====== Data for processing
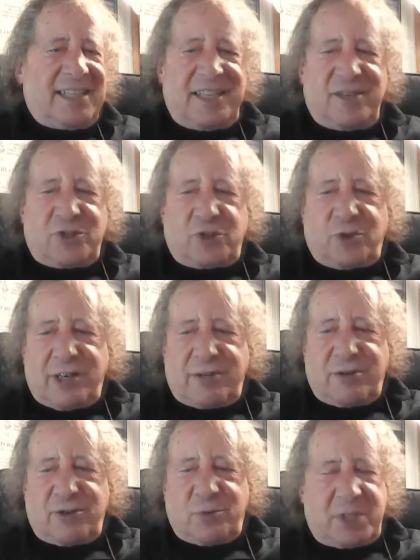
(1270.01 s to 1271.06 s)
The
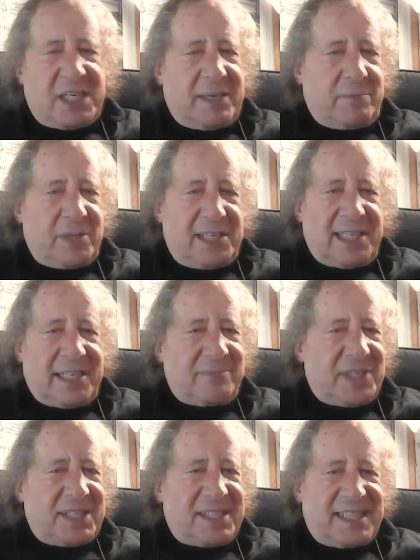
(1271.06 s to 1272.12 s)
instructors would take pity on
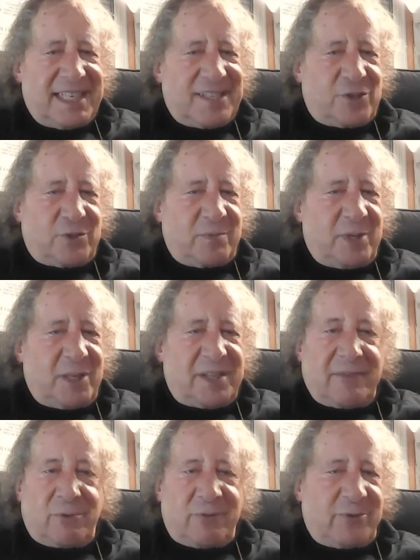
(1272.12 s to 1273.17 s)
me and dance with me, and
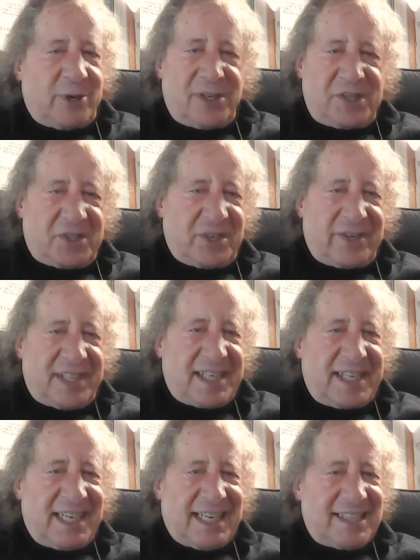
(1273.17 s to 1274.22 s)
then were very sorry
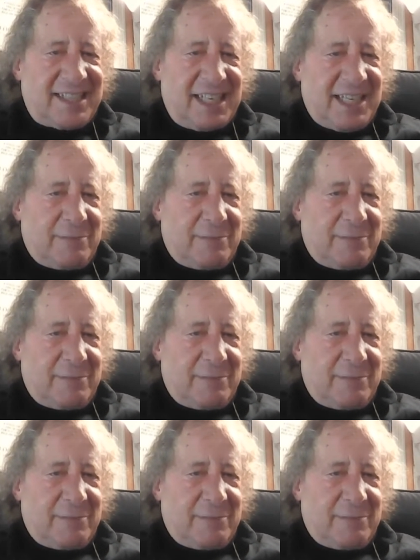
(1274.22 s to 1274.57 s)
they had,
============
Assignment -> Take the line with "(1272.12 s to 1273.17 s)" and each line after it through the end of the material above, and reproduce them exactly, both ends included, without pictures.

Solved problem ->
(1272.12 s to 1273.17 s)
me and dance with me, and
(1273.17 s to 1274.22 s)
then were very sorry
(1274.22 s to 1274.57 s)
they had,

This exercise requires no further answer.